In a typical role, a Data Analyst is responsible for the entire data lifecycle. This begins with identifying business needs and questions from various departments such as marketing, finance, or operations. They then proceed to collect data from multiple sources, including databases, customer surveys, and operational software. A significant part of their day is spent cleaning and validating this data to ensure its accuracy and integrity, a crucial step for reliable outcomes. Using tools like SQL, they query databases to extract relevant information. The core of their work involves applying statistical techniques and analytical reasoning to this prepared data to identify trends, patterns, correlations, and anomalies. They are not just finders of information; they are storytellers. A key responsibility is to translate their complex findings into digestible and compelling formats. This is most commonly achieved through the creation of interactive dashboards, detailed reports, and data visualizations using tools like Tableau, Power BI, or Looker, making the data accessible to non-technical stakeholders.

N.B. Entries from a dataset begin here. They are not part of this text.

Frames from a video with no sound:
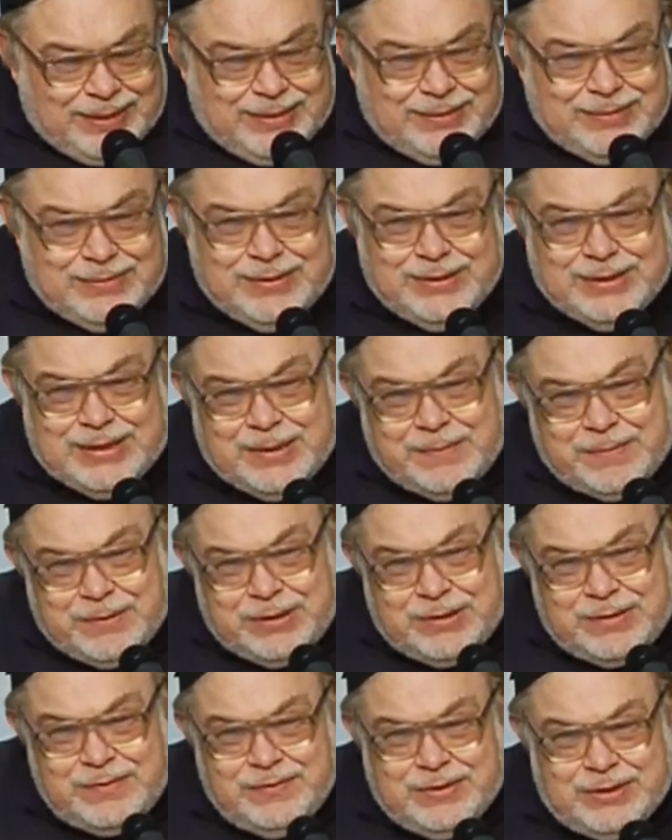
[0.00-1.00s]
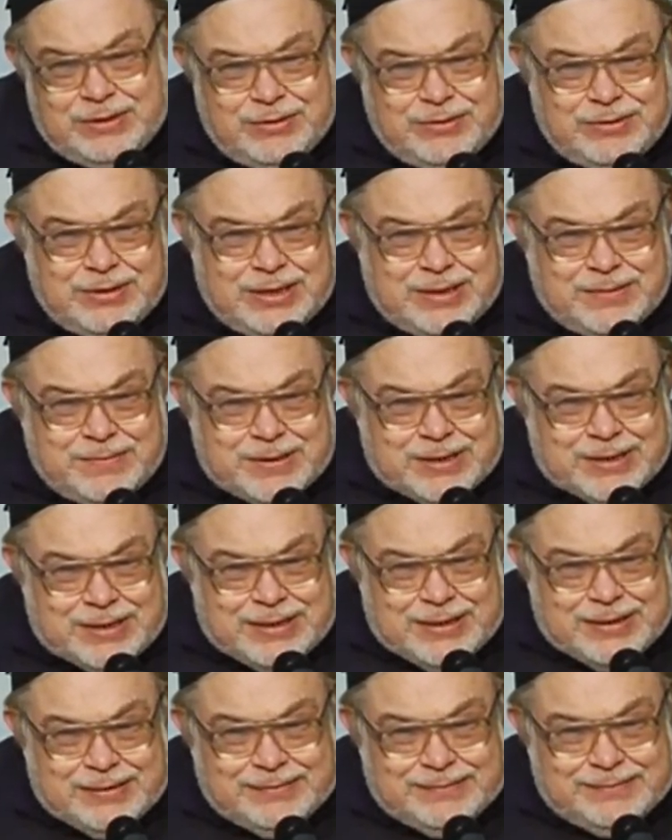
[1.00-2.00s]
Вот. А потом вернул
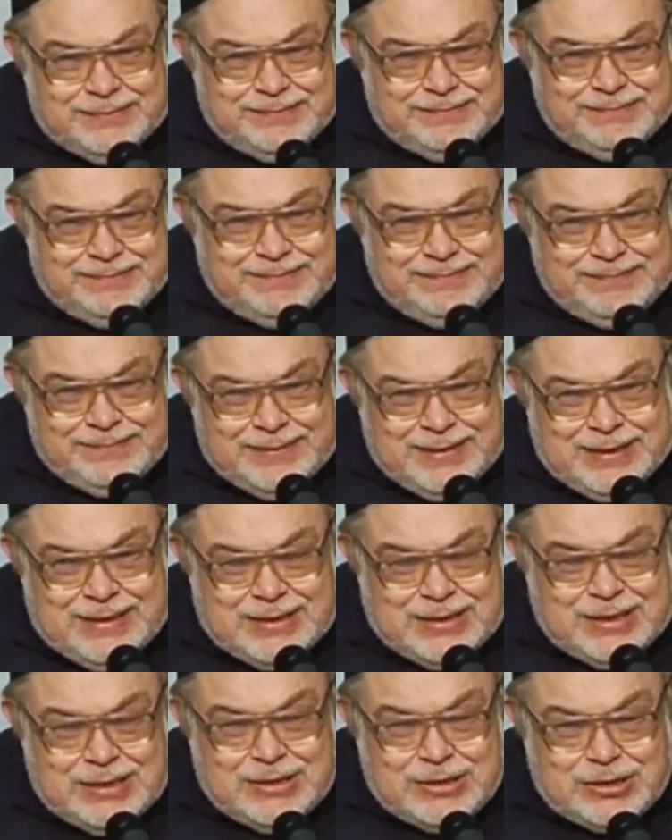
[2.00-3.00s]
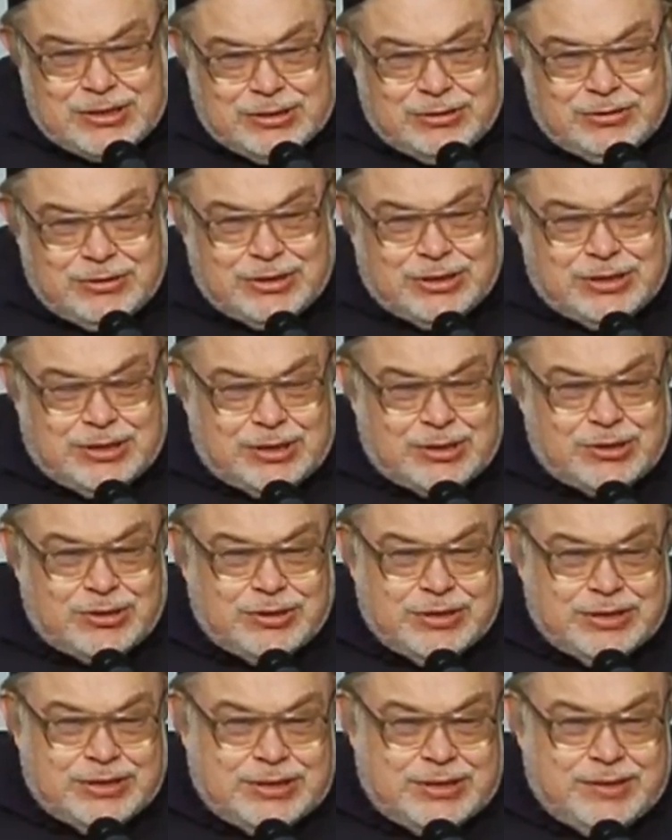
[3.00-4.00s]
обратно. Конечно, тоже
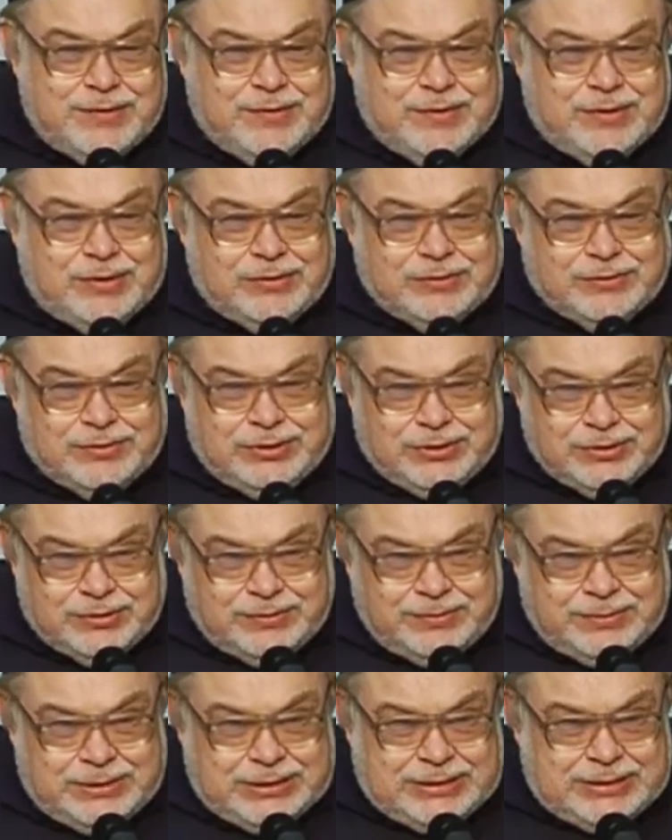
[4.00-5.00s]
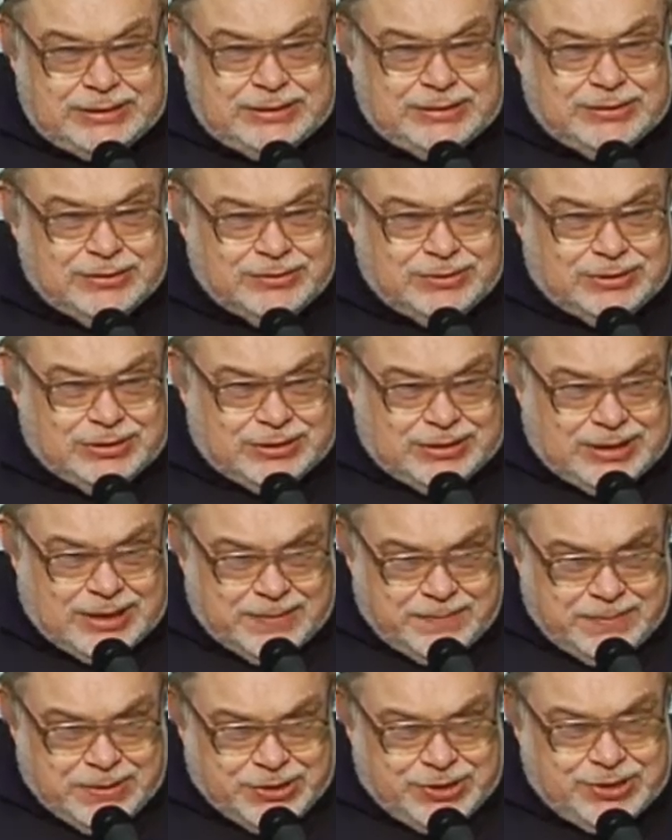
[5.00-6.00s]
хорошо, если вернул все вместе, но все-таки
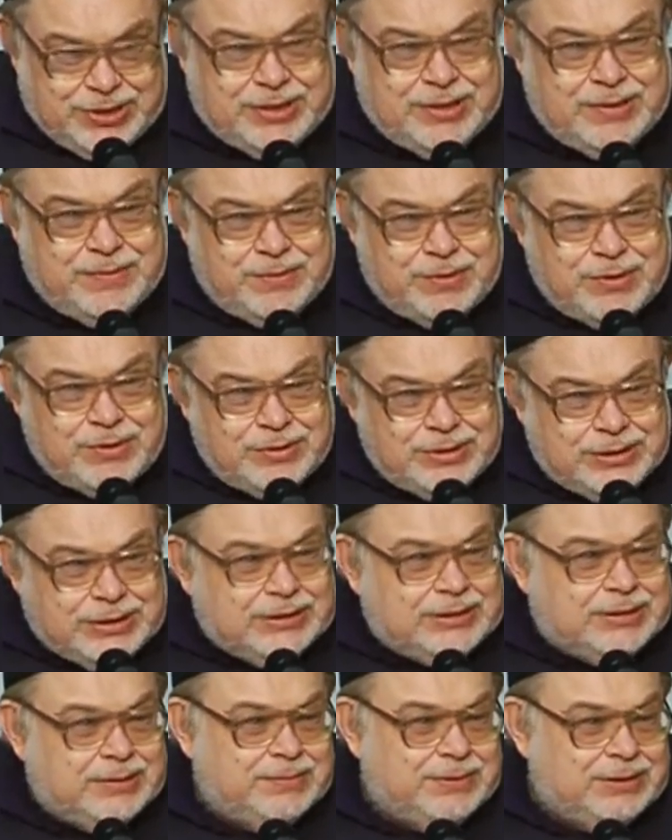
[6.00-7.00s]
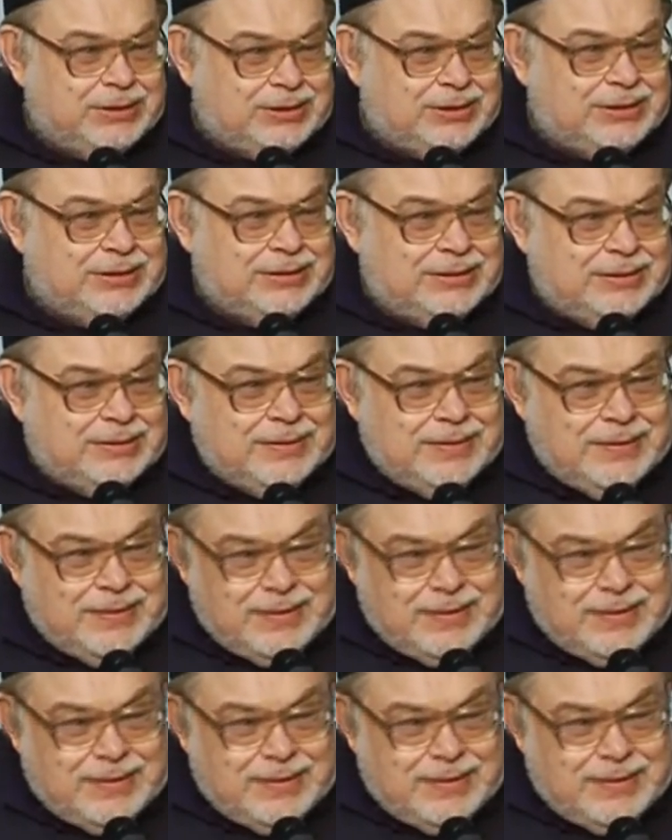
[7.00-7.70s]
обещанное Богу есть обещанное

The skill set required for Data Analyst jobs is a powerful blend of technical proficiency and soft skills. On the technical side, strong SQL skills for database querying are almost universally essential. Proficiency in a programming language for data manipulation and analysis, such as Python or R, is increasingly common. A firm grasp of statistics and experience with data visualization platforms are fundamental. Equally important are the interpersonal abilities. A successful Data Analyst possesses exceptional critical thinking and problem-solving skills, a keen attention to detail to spot inconsistencies, and stellar communication skills to explain their findings clearly and persuasively to managers and executives. They must be able to work both independently on deep-dive analyses and collaboratively in cross-functional teams.

Common requirements for these positions often include a bachelor’s degree in a quantitative field like Data Science, Statistics, Computer Science, Economics, or Mathematics. However, many professionals also transition into this role through bootcamps and certifications, building a strong portfolio of projects to demonstrate their capabilities. Ultimately, professionals in Data Analyst jobs act as a critical bridge between raw data and business strategy, empowering organizations to move from intuition-based guesses to evidence-based actions, optimize operations, understand customer behavior, and uncover new opportunities for innovation.